Auch wenn Chile niemals offiziell eine deutsche Kolonie war, so hatten doch die deutschen Minenbesitzer wie Henry Sloman, dort sehr viel Macht – fast so viel wie ein Kolonialherr einer deutschen Kolonie in Afrika. 1912 war Henry Sloman der reichste Mann Hamburgs. Um seinen Reichtum zur Schau zu stellen, baute er das Chilehaus, das heute noch in Hamburg seine Pracht zum Ausdruck bringt.
All dies ist bekannt und nachweislich in Nachschlagwerken wie z.B. Biographien von A bis Z (S. 63-67) – und im Übrigen auch durch die Schülerinnen und Schüler der Schule auf der Veddel gut recherchiert und deshalb durch den Bertini-Preis 2019/ Demokratisch Handeln ausgezeichnet – nachzulesen.

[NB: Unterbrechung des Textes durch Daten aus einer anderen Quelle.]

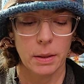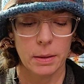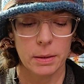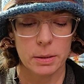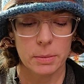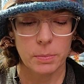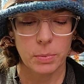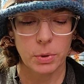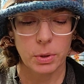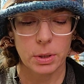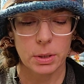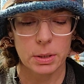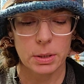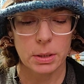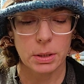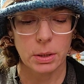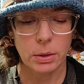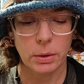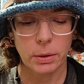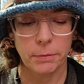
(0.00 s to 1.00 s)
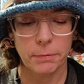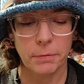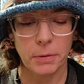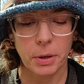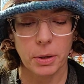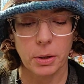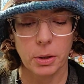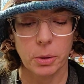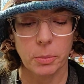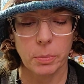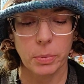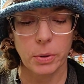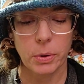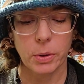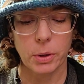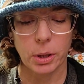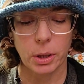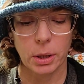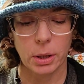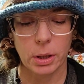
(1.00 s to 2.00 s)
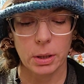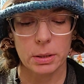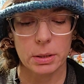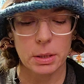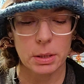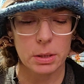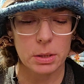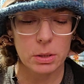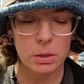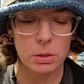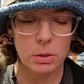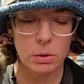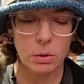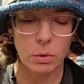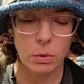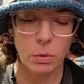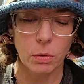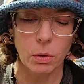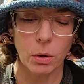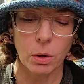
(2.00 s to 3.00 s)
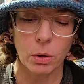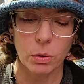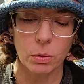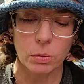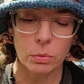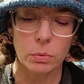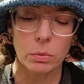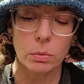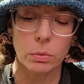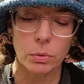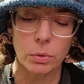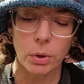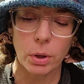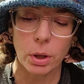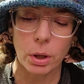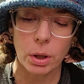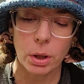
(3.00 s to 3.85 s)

This book has nearly fallen apart because it's so old.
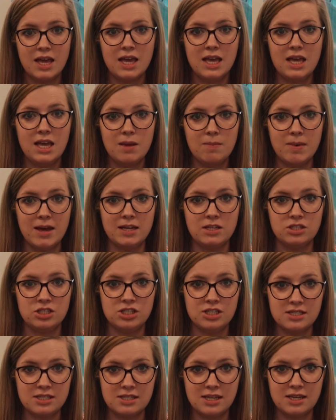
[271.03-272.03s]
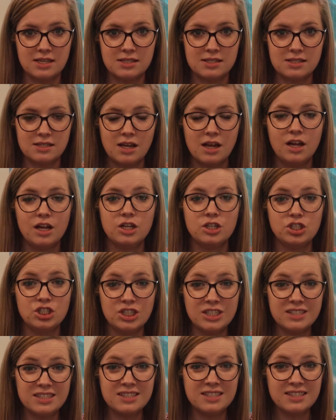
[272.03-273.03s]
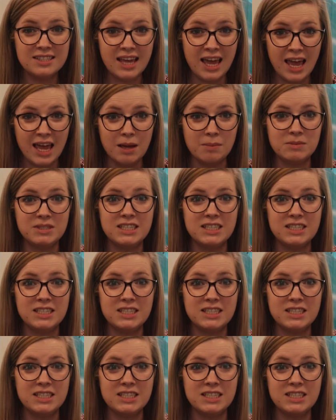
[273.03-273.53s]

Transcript: He met Jesus. Jesus came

Auch die Tatsache, dass die Slomans seiner Zeit politisch viel Einfluss hatten und damit Ehrenbürger waren, kann die menschenunwürdigen Bedingungen, auf dem der Aufschwung der Slomans und ein Teil der städtischen Wirtschaft nachwirkend fußt, nicht weg wischen.
Dieser Antrag unterstützt das Begehren dieser jungen Menschen, die gemeinsam an der Schule auf der Veddel ein Zeichen setzen und den Slomanstieg umbenennen möchten.
Dem haben die Schulleitung und das gesamte Kollegium, die einzig von der Straßenumbenennung be- troffen wären, einstimmig zugestimmt. Sie haben sich gemeinsam mit Politik auf dem Weg gemacht und nach ausgiebigen Diskussionen einvernehmlich auch mit dem Konsulat der Republik Chile in Hamburg, auf den nach Ihrer Ansicht würdigen neuen Namensträger „Castellonstieg“ geeinigt.
Gregorio del Jesus Castellon Lazarte, war ein chilenischer Minenarbeiter und Gewerkschaftsführer, der für bessere Arbeitsbedingungen und die Rechte der Minenarbeiter kämpfte.